Majas yang digunakan dalam cerpen ini di antaranya majas alegori karena di dalam cerita ini cara berceritanya menggunakan lambang, yakni tokoh Haji Saleh dan kehidupan di akhirat, atau lebih tepatnya menggunakan majas parabel (majas ini merupakan bagian dari majas alegori) karena majas ini berisi ajaran agama, moral atau suatu kebenaran umum dengan mengunakan ibarat. Majas ini sangat dominan dalam cerpen ini

Selain majas alegori atau parabol, pengarang pun menggunakan majas Sinisme seperti yang diucapkan tokoh aku: ”…Dan yang terutama ialah sifat masa bodoh manusia sekarang, yang tak hendak memelihara apa yang tidak dijaga lagi….” Inilah sebuah kritik untuk masyarakat kita sekarang ini. Dengan demikian penggunaan majas-majas itu untuk mengingatkan atau menasehati sekaligus mengejek pembaca atau masyarakat.
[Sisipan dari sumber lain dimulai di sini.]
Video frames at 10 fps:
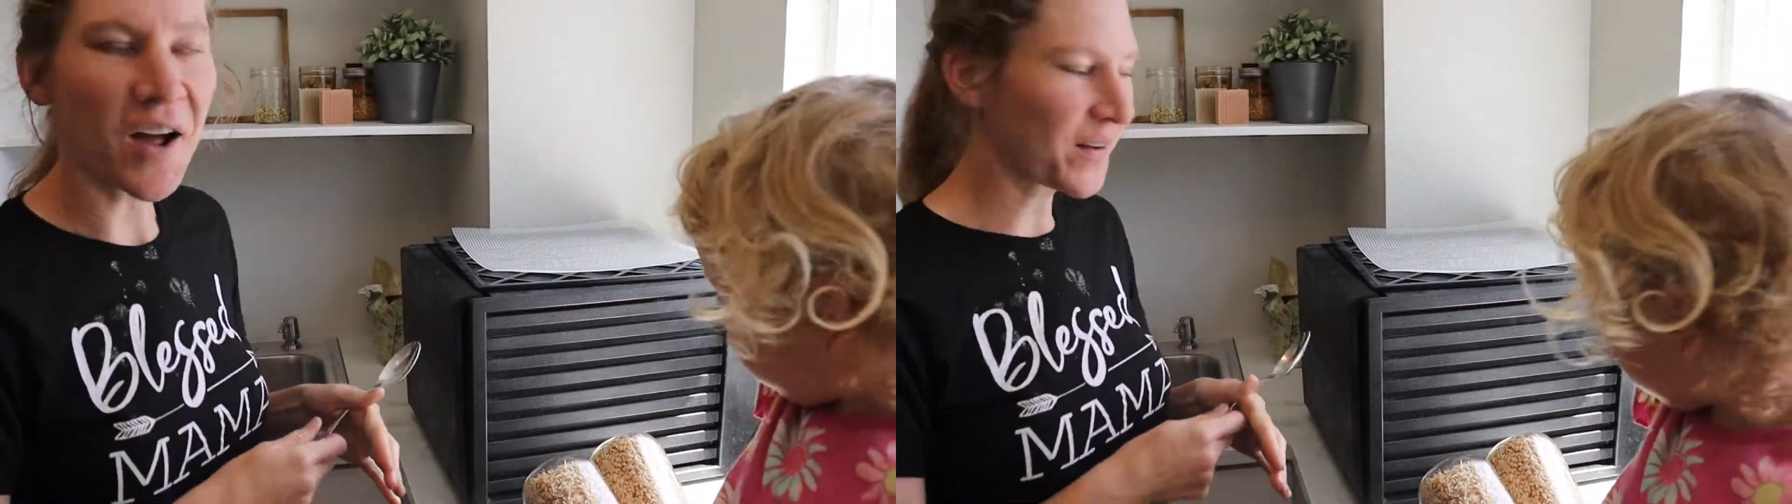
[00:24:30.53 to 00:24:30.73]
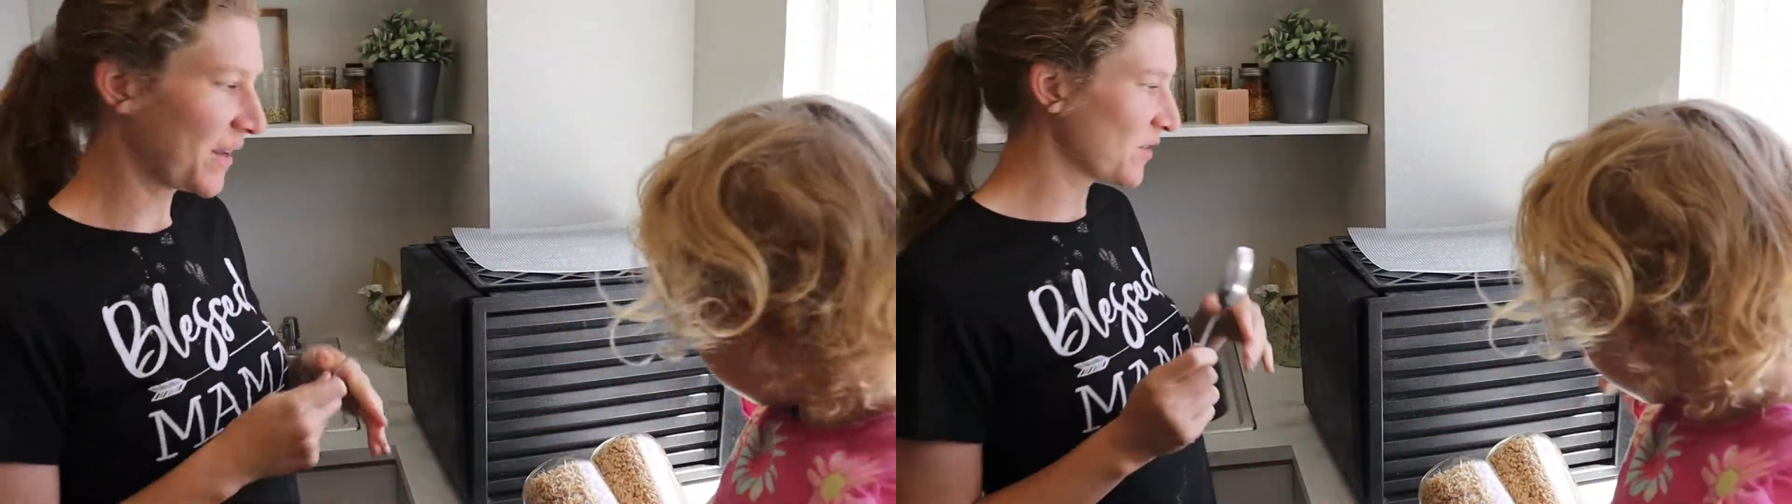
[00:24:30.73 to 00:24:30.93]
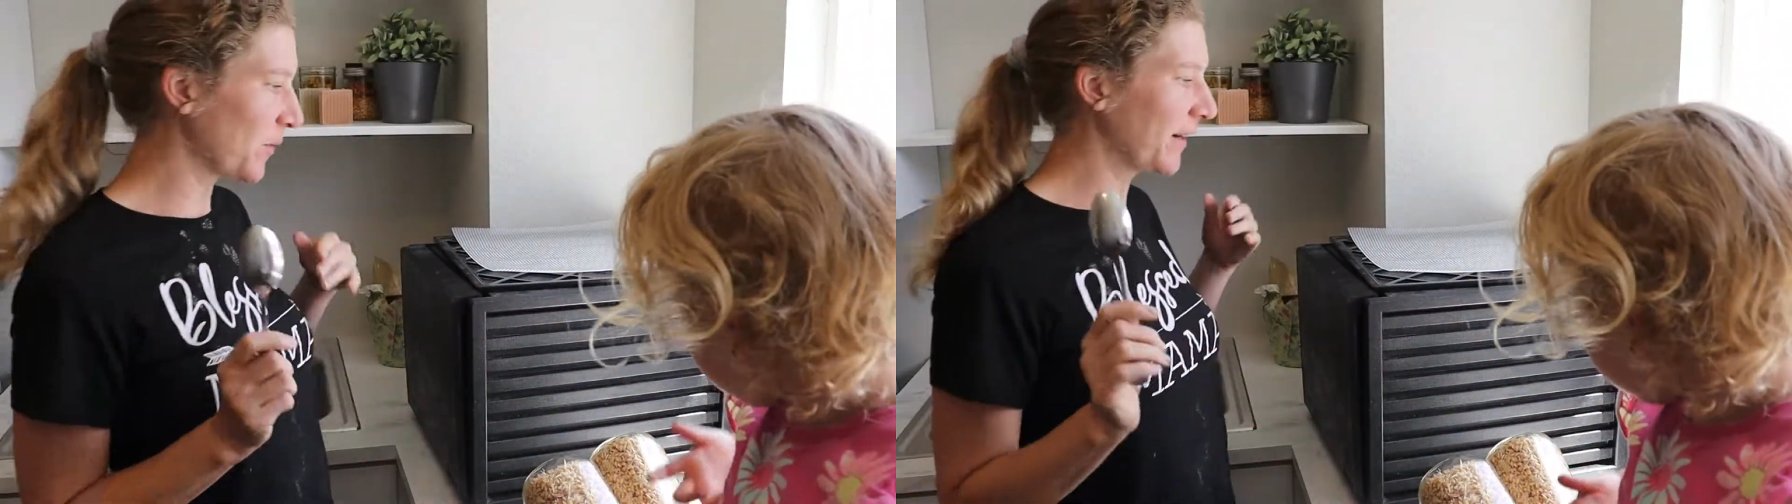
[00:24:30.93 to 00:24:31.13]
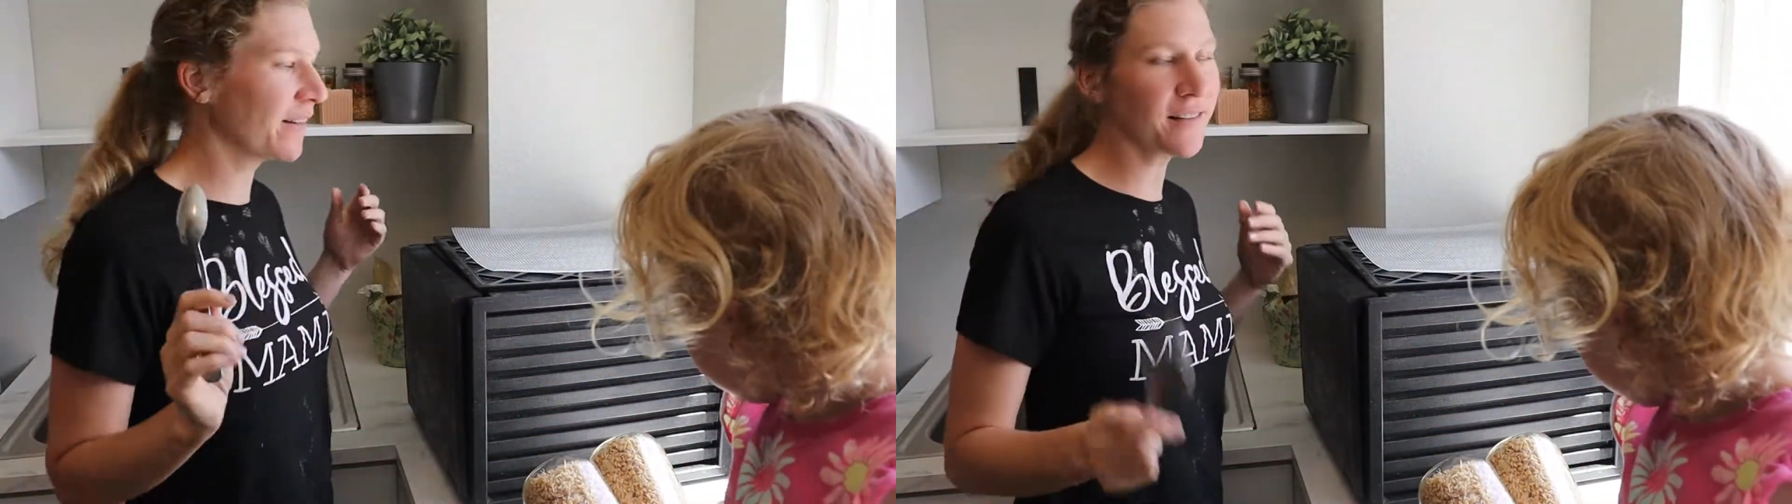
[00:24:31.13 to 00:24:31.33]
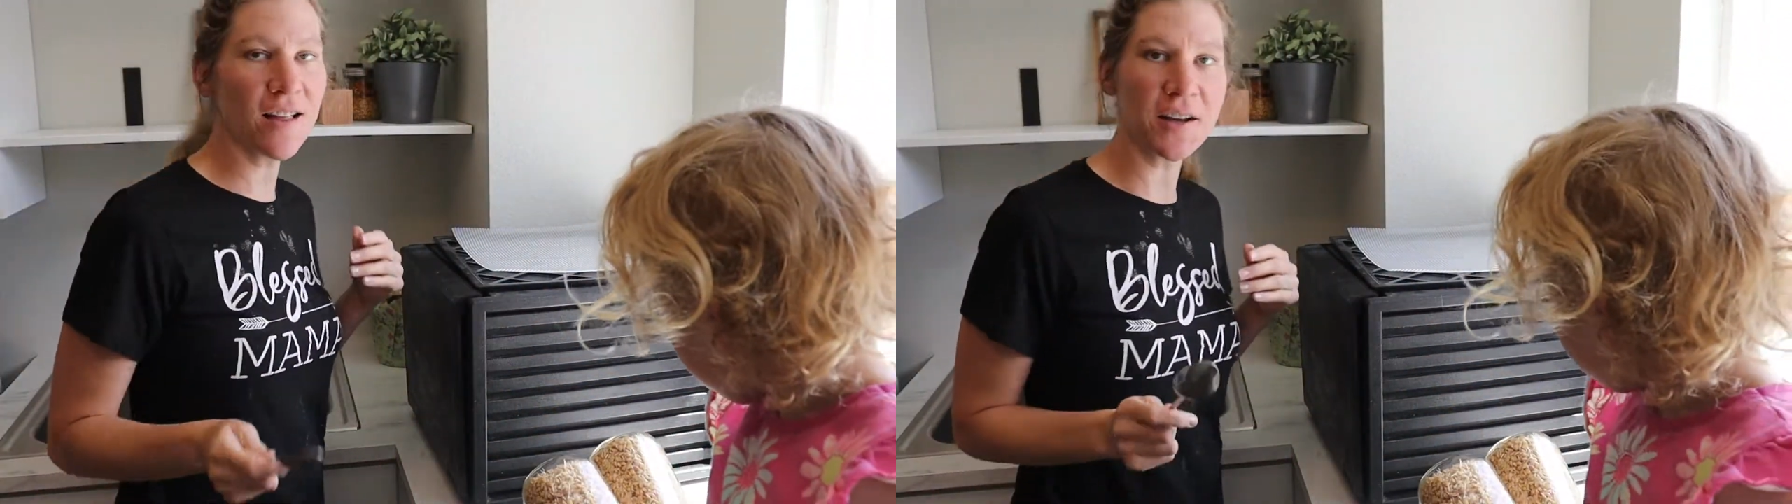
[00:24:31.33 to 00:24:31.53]
Okay, so we're
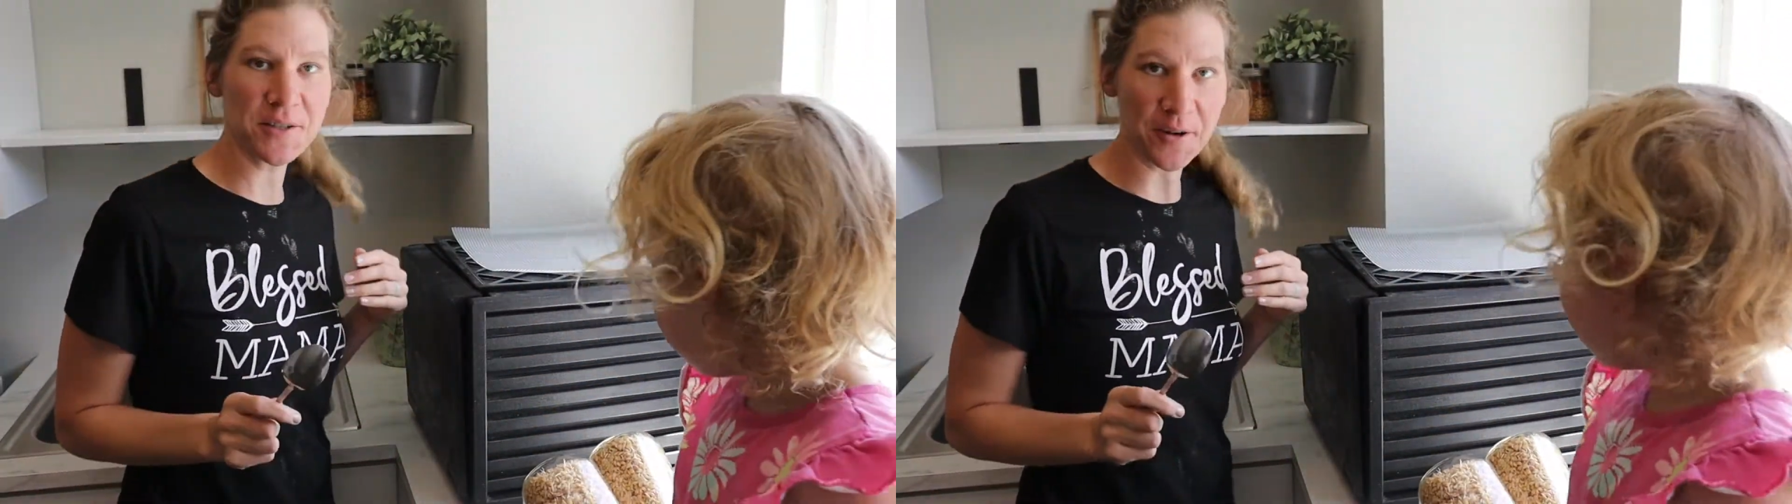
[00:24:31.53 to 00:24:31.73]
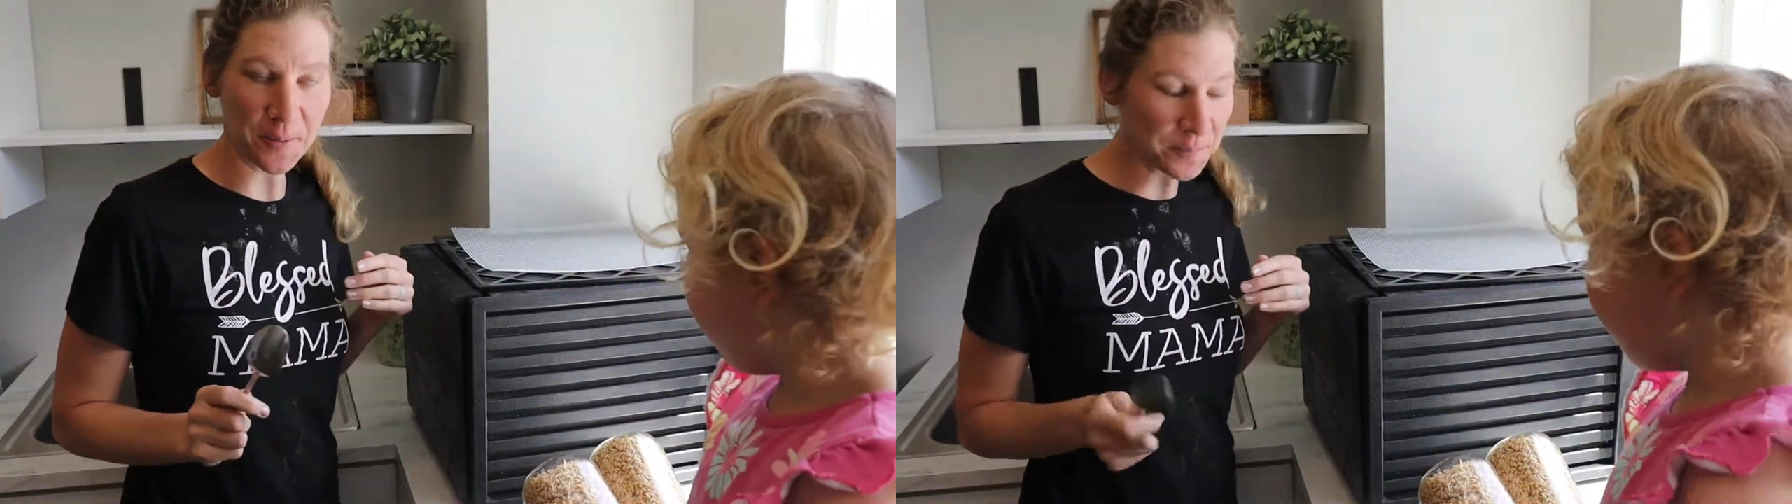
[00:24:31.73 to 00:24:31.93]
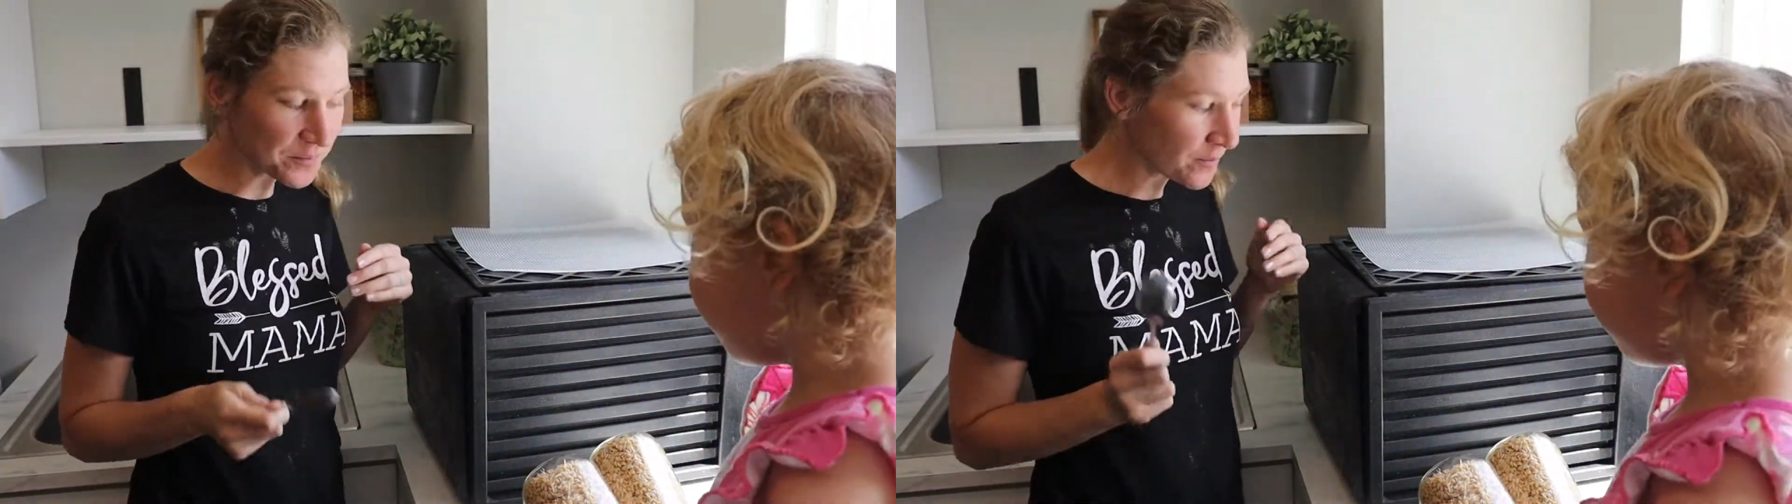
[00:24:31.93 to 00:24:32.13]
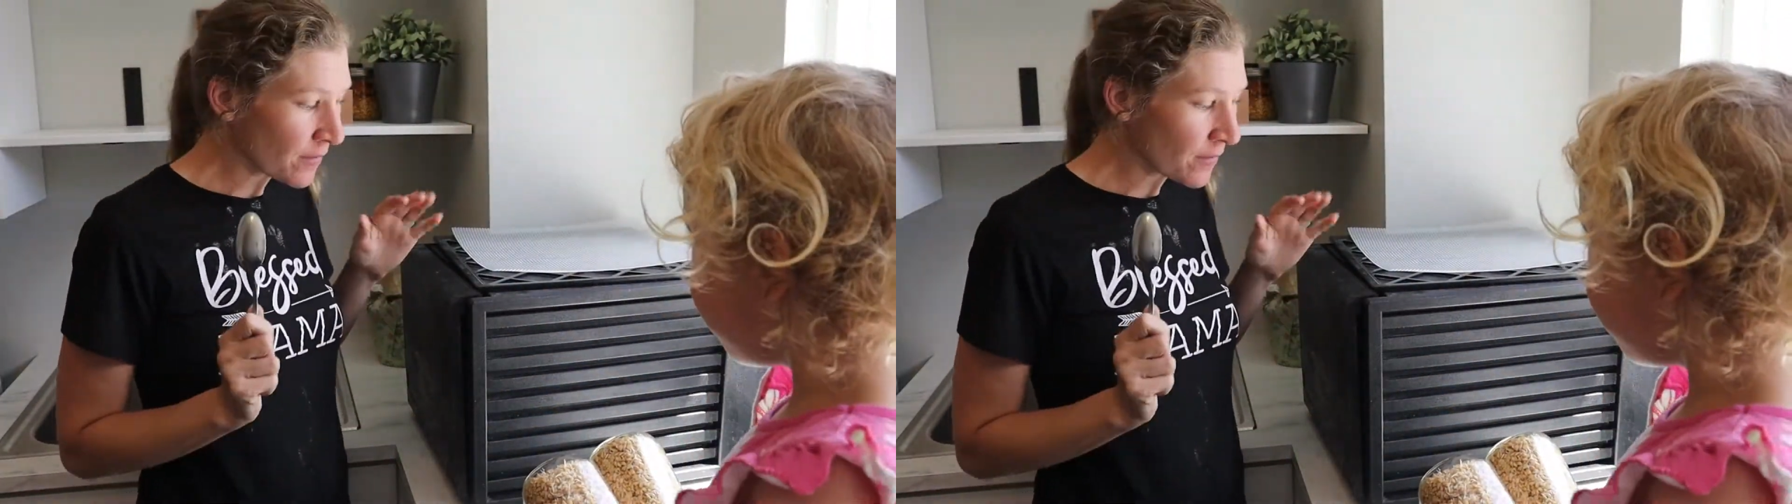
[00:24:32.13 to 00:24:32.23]
here in the laundry room,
Nasehat dan ejekannya itu ternyata berhasil. Buktinya, ketika cerpen ini diterbitkan tidak lama kemudian cerpen ini mendapat tempat di hati pembacanya dan masih terus dibicarakan hingga kini.

b. Unsur Ekstrinsik

1.      Judul                             : Robohnya Surau Kami

2.      Penulis                           : Ali Akbar Navis

3.      Agama Pengarang         : Islam

  NILAI-NILAI YANG TERKANDUNG DALAM CERPEN

ü  Nilai Sosial :

Kita harus saling membantu jika orang lain dalam kesusahan seperti dalam cerpen tersebut karena pada hakikatnya kita adalah mahluk sosial.

ü  Nilai Moral

Kita sebagai sesama manusia hendaknya jangan saling mengejek atau menghina orang lain tetapi harus saling menghormati.

ü  Nilai Agama

Kita harus selalu melakukan kehendak Allah, jangan melakukan hal yang dilarang oleh-Nya seperti bunuh diri, mencemooh dan berbohong.

ü  Nilai Pendidikan

Kita tidak boleh putus asa dalam menghadapi kesulitan tetapi harus selalu berusaha dengan sekuat tenaga.

ü  Nilai Adat

Kita harus memegang teguh nilai-nilai yang ada dalam masyarakat.

MANFAAT CERPEN

Cerpen Robohnya Surau Kami karya A.A. Navis sebagai Bahan Pembelajaran Sastra di Kelas. Cerpen sebagai salah satu karya sastra jelas dapat memberikan manfaat seperti layaknya karya sastra yang lain. Manfaatnya selain memberikan kenikmatan dan hiburan, dia juga dapat mengembangkan imajinasi, memberikan pengalaman pengganti, mengembangkan pengertian perilaku manusia dan dapat menyuguhkan pengalaman yang universal. Oleh karena itu dapat memberikan manfaat, maka sewajarnya sebuah cerpen dapat dijadikan bahan/materi pembelajaran sastra di kelas. Pemilihan dan penetapan cerpen sebagai bahan/materi pembelajaran tentunya harus mengikuti kriteria yang sudah ditetapkan secara umum yaitu: a. Dilihat dari segi bahasanya, cerpen ini jelas menggunakan bahasa yang bisa dipahami pembaca orang Indonesia, yaitu bahasa Indonesia. Tidak hanya ini, gaya bahasanya pun menarik dan pilihan katanya pun dapat memperkaya kosa kata siswa dalam hal bidang keagamaan.

b. Latar belakang budaya yang ditampilkan pun masih terasa umum. Jadi, siapa pun (baik yang beragama Islam, kristen, Hindu,maupun Budha) bisa dengan mudah memahaminya dan tidak menimbulkan pertentangan yang mendasar. Meskipun di dalamnya terdapat kosa kata islami, hal ini tidaklah menggangu bahkan akan menarik jika siswa membandingkan dengan kosa kata non-Islam yang sejenis.


Berdasarkan kriteria-kritera inilah kiranya cerpen ini sangat sesuai dan tepat bila dijadikan bahan ajar untuk pembelajaran sastra di kelas I dan II, apalagi di kelas III SMU. Selain itu, akan lebih menarik lagi jika gurunya pun aktif-kreatif ketika membelajarkan siswanya dalam menelaah cerpen tersebut. Namun demikian, agar pembelajaran sastra dengan bahan cerpen itu menarik dan lancar, guru dan siswanya pun haruslah sama-sama membaca cerpen itu lebih dari satu kali dan jangan coba- coba membaca ringkasannya.